In ruby 1.9 (and 2.0), you can use ThreadsWait from the stdlib for this purpose:

require 'thread'
require 'thwait'

threads = []
threads << Thread.new { }
threads << Thread.new { }
ThreadsWait.all_waits(*threads)
esad
  • 2,660
  • 1
  • 27
  • 23
23

If you modify spawn_thread_for to save a reference to your created Thread, then you can call Thread#join on the thread to wait for completion:

x = Thread.new { sleep 0.1; print "x"; print "y"; print "z" }
a = Thread.new { print "a"; print "b"; sleep 0.2; print "c" }
x.join # Let the threads finish before
a.join # main thread exits...

produces:

abxyzc

(Stolen from the ri Thread.new documentation. See the ri Thread.join documentation for some more details.)

So, if you amend spawn_thread_for to save the Thread references, you can join on them all:

(Untested, but ought to give the flavor)

# main thread
work_units = Queue.new # and fill the queue...

threads = []
10.downto(1) do
  threads << Thread.new do
    loop do
      w = work_units.pop
      Thread::exit() if w.nil?
      do_some_work(w)
    end
  end
end

# main thread continues while work threads devour work

threads.each(&:join)
Andrew Grimm
  • 78,473
  • 57
  • 200
  • 338
sarnold
  • 102,305
  • 22
  • 181
  • 238
  • But this can potentially make `threads` quite large because when a thread completes it's reference is still in the `threads` array. Moreover `threads` is being modified while `threads.each(&:join)` is executing so this still doesn't solve the problem. – David K. Jun 05 '11 at 07:16
  • @davidk, perhaps instead of calling `spawn_thread_for` within each thread, simply look for more work and start directly? – sarnold Jun 05 '11 at 07:17
  • @sarnold, I only want a fixed number of threads to be active. If I look for more work and then start a thread it's possible I can overshoot the limit of 10 threads because of the uncertainty in how scheduling happens and the amount of work each thread is doing. – David K. Jun 05 '11 at 07:19
  • 2
    @davidk01, _why start another thread_ when one is 'done'? Just grab a new work unit in the already-running thread. Start ten threads and then let them start sucking work units off your work queue. (See the `Queue` class for a thread-safe queue implementation.) – sarnold Jun 05 '11 at 07:23
  • @sarnold, great point. I didn't think of it so thanks for pointing it out. – David K. Jun 05 '11 at 07:25
  • @davidk01, I re-wrote the answer a bit to try to show what I mean, maybe it'll even be useful. :) – sarnold Jun 05 '11 at 07:29
3
Thread.list.each{ |t| t.join unless t == Thread.current }
brauliobo
  • 5,843
  • 4
  • 29
  • 34
2

It seems like you are replicating what the Parallel Each (Peach) library provides.

Hector Castro
  • 423
  • 3
  • 7
1

You can use Thread#join

join(p1 = v1) public

The calling thread will suspend execution and run thr. Does not return until thr exits or until limit seconds have passed. If the time limit expires, nil will be returned, otherwise thr is returned.
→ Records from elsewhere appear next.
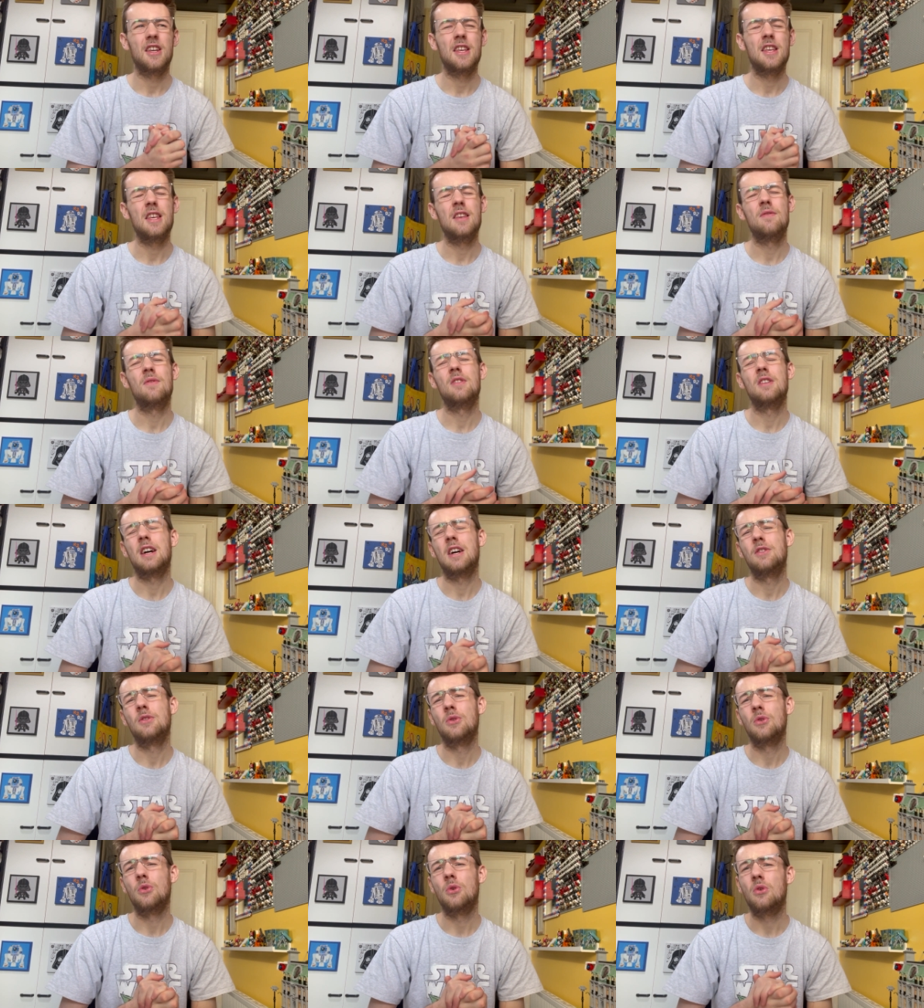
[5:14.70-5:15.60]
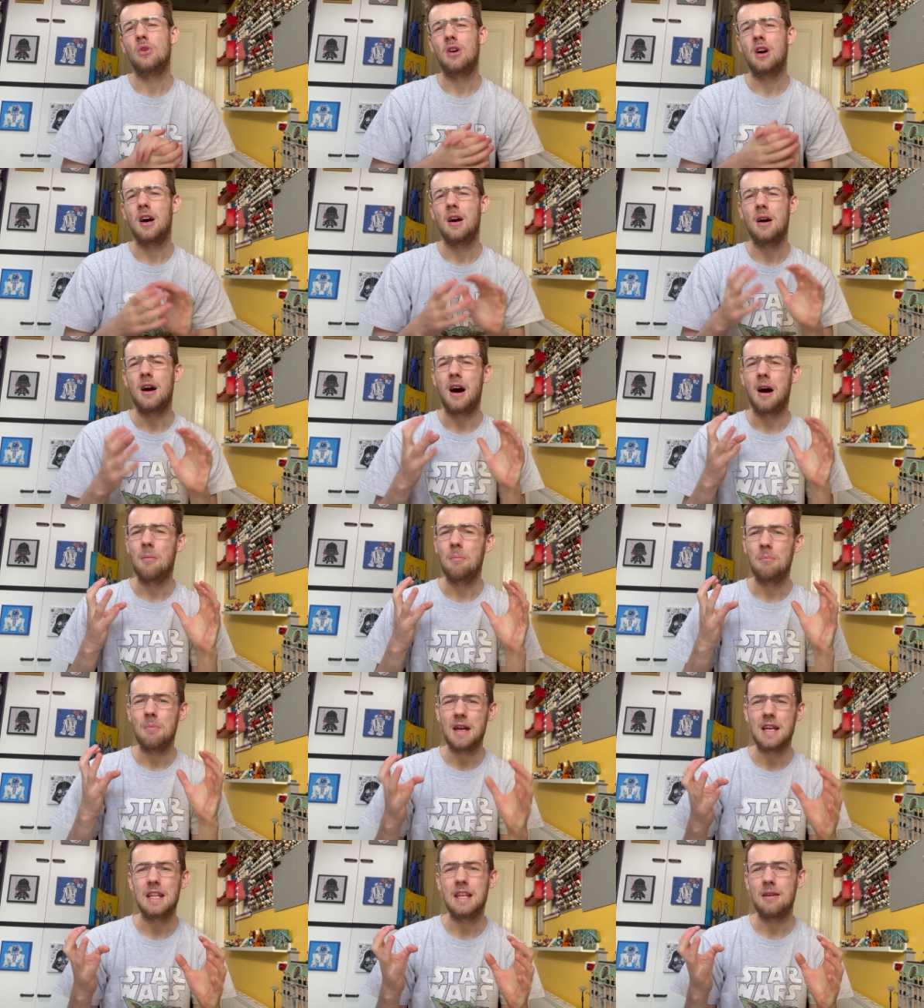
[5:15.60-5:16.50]
even I don't know a,
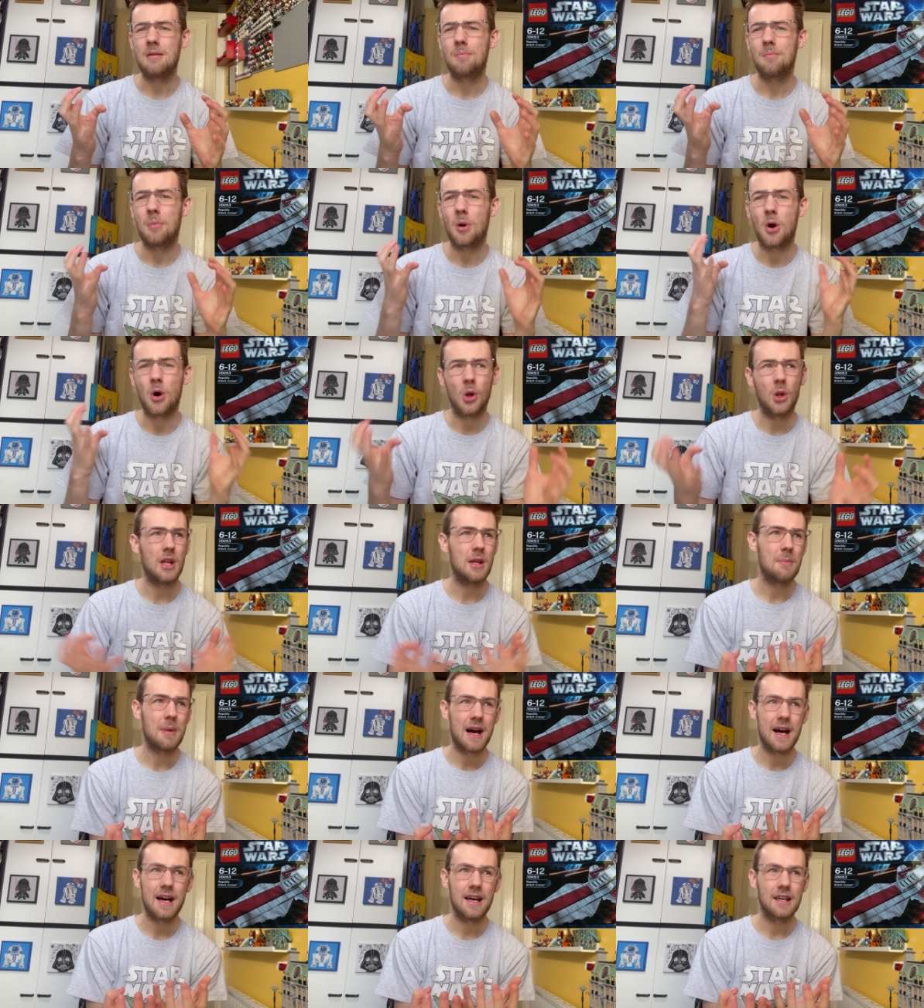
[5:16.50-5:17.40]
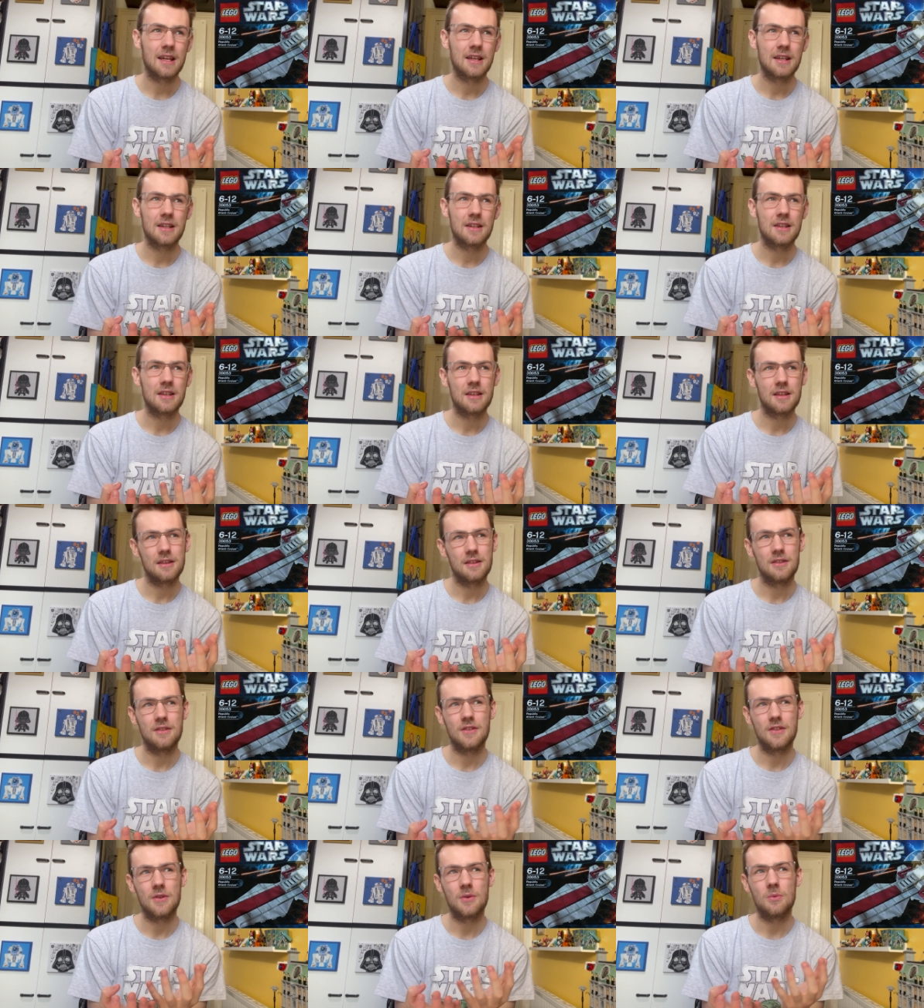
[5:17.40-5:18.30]
mini poly bag
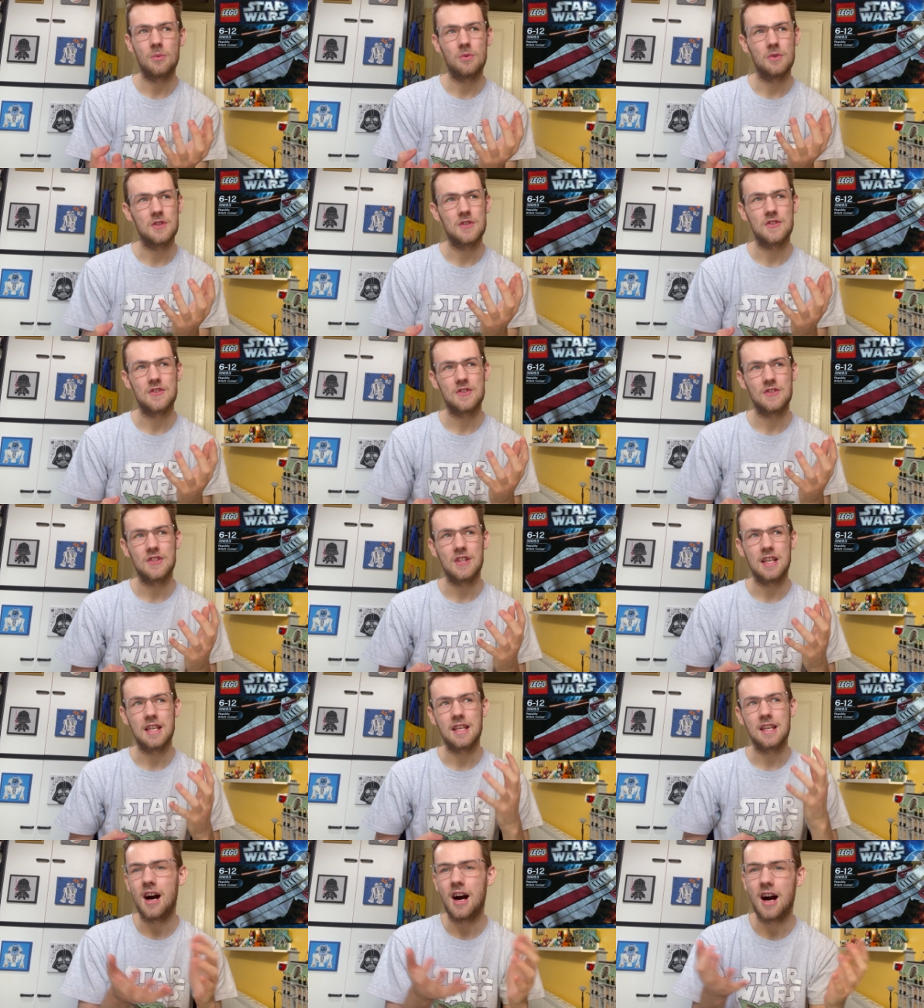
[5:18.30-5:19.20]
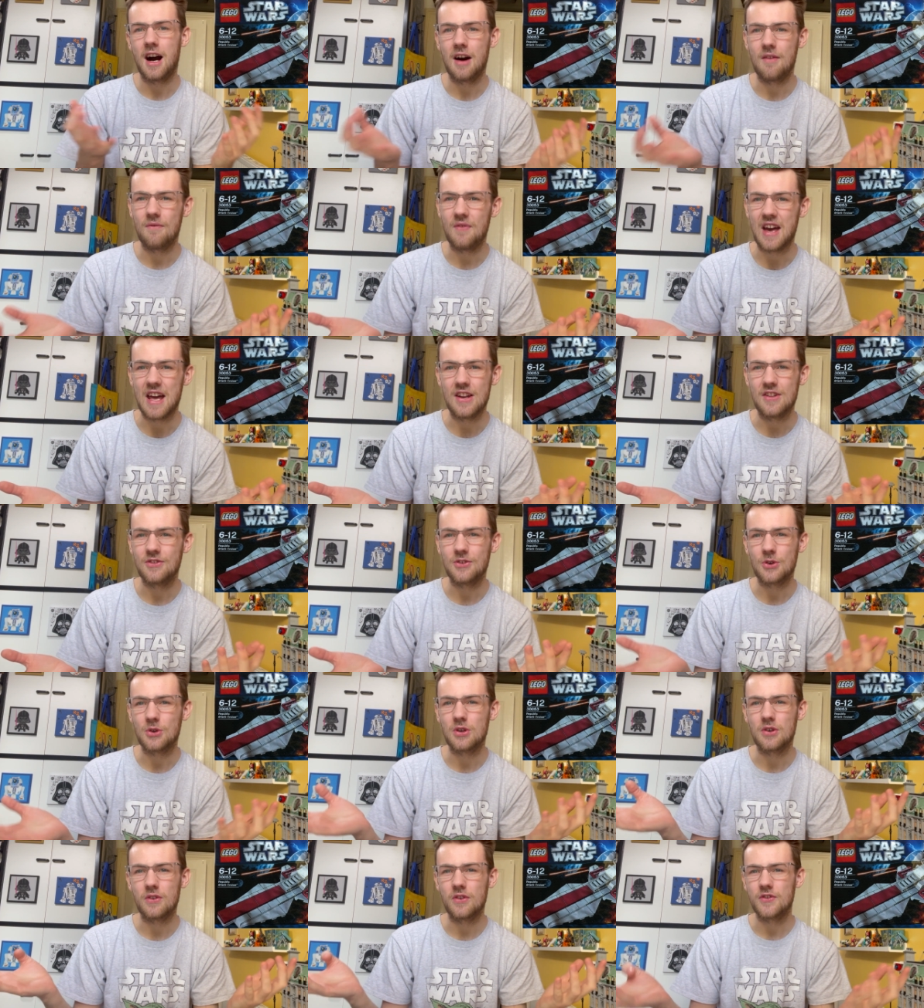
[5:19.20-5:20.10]
that was like a
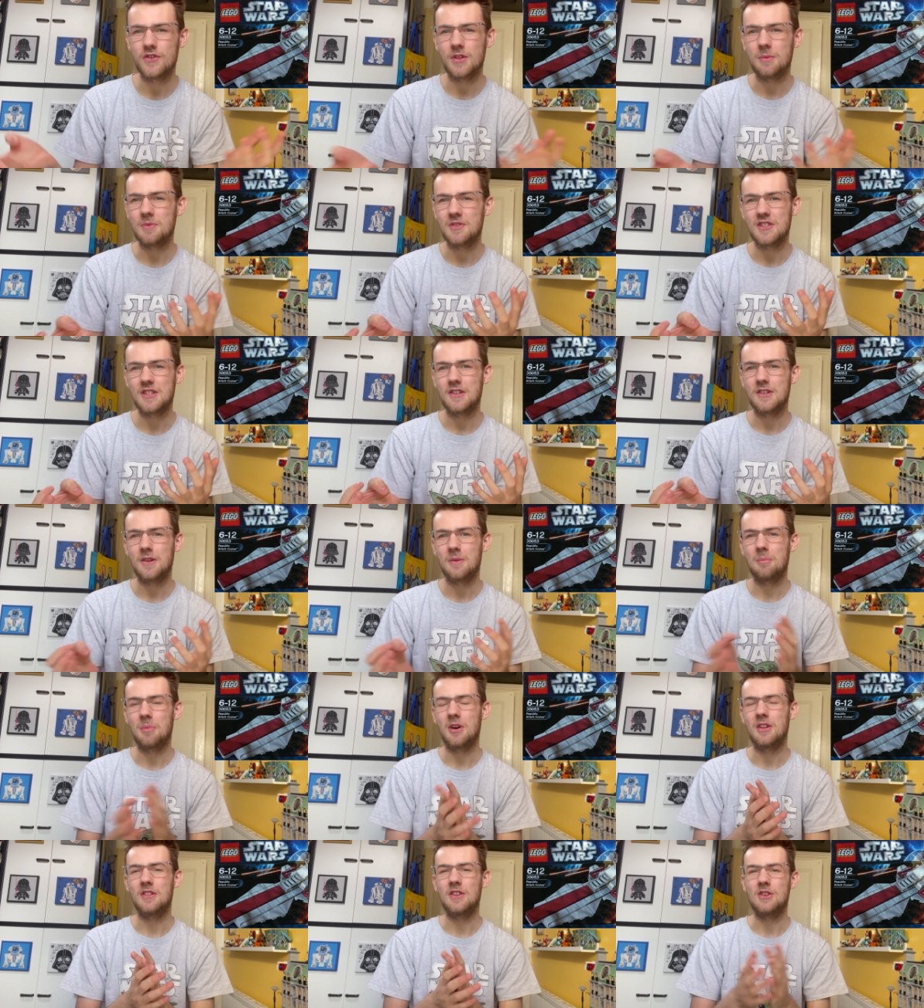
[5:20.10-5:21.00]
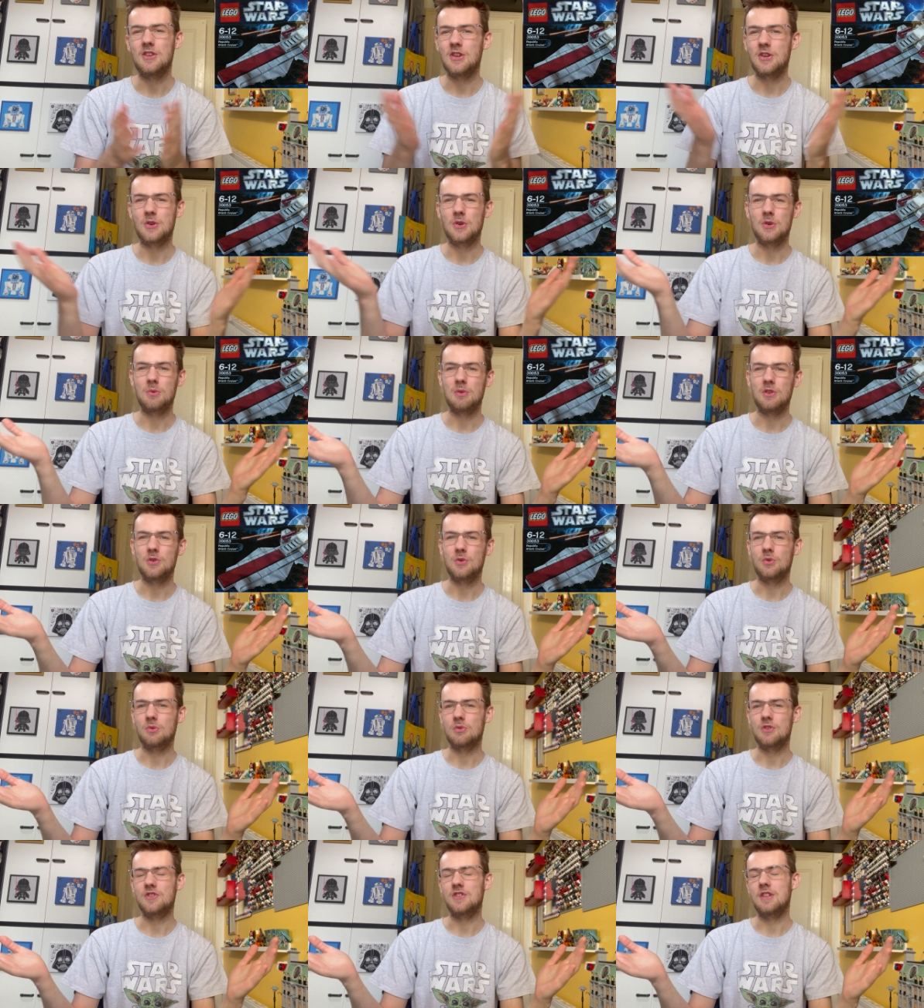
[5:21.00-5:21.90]
Venator of some sort. But there you go, we
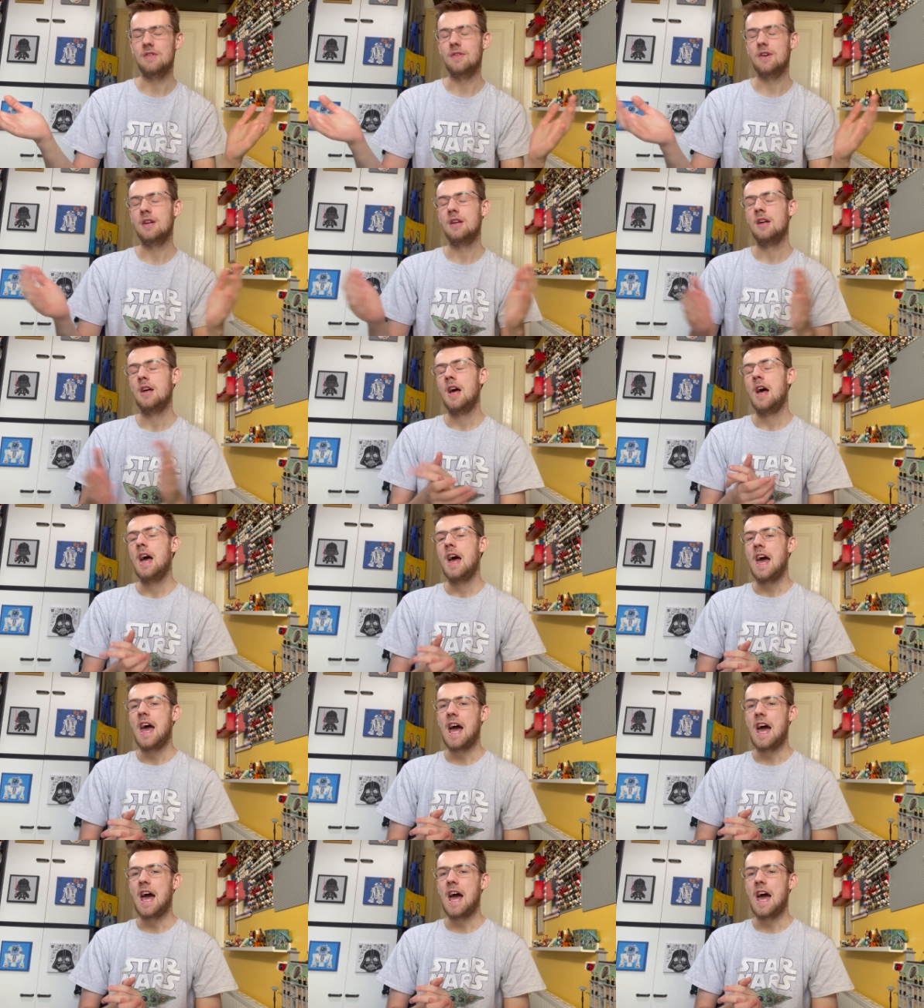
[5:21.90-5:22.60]
don't receive it.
Also you can use Enumerable#each_slice to iterate over the work units in batches

work_units.each_slice(10) do |batch|
  # handle each work unit in a thread
  threads = batch.map do |work_unit|
    spawn_thread_for work_unit
  end

  # wait until current batch work units finish before handling the next batch
  threads.each(&:join)
end
Hirurg103
  • 4,783
  • 2
  • 34
  • 50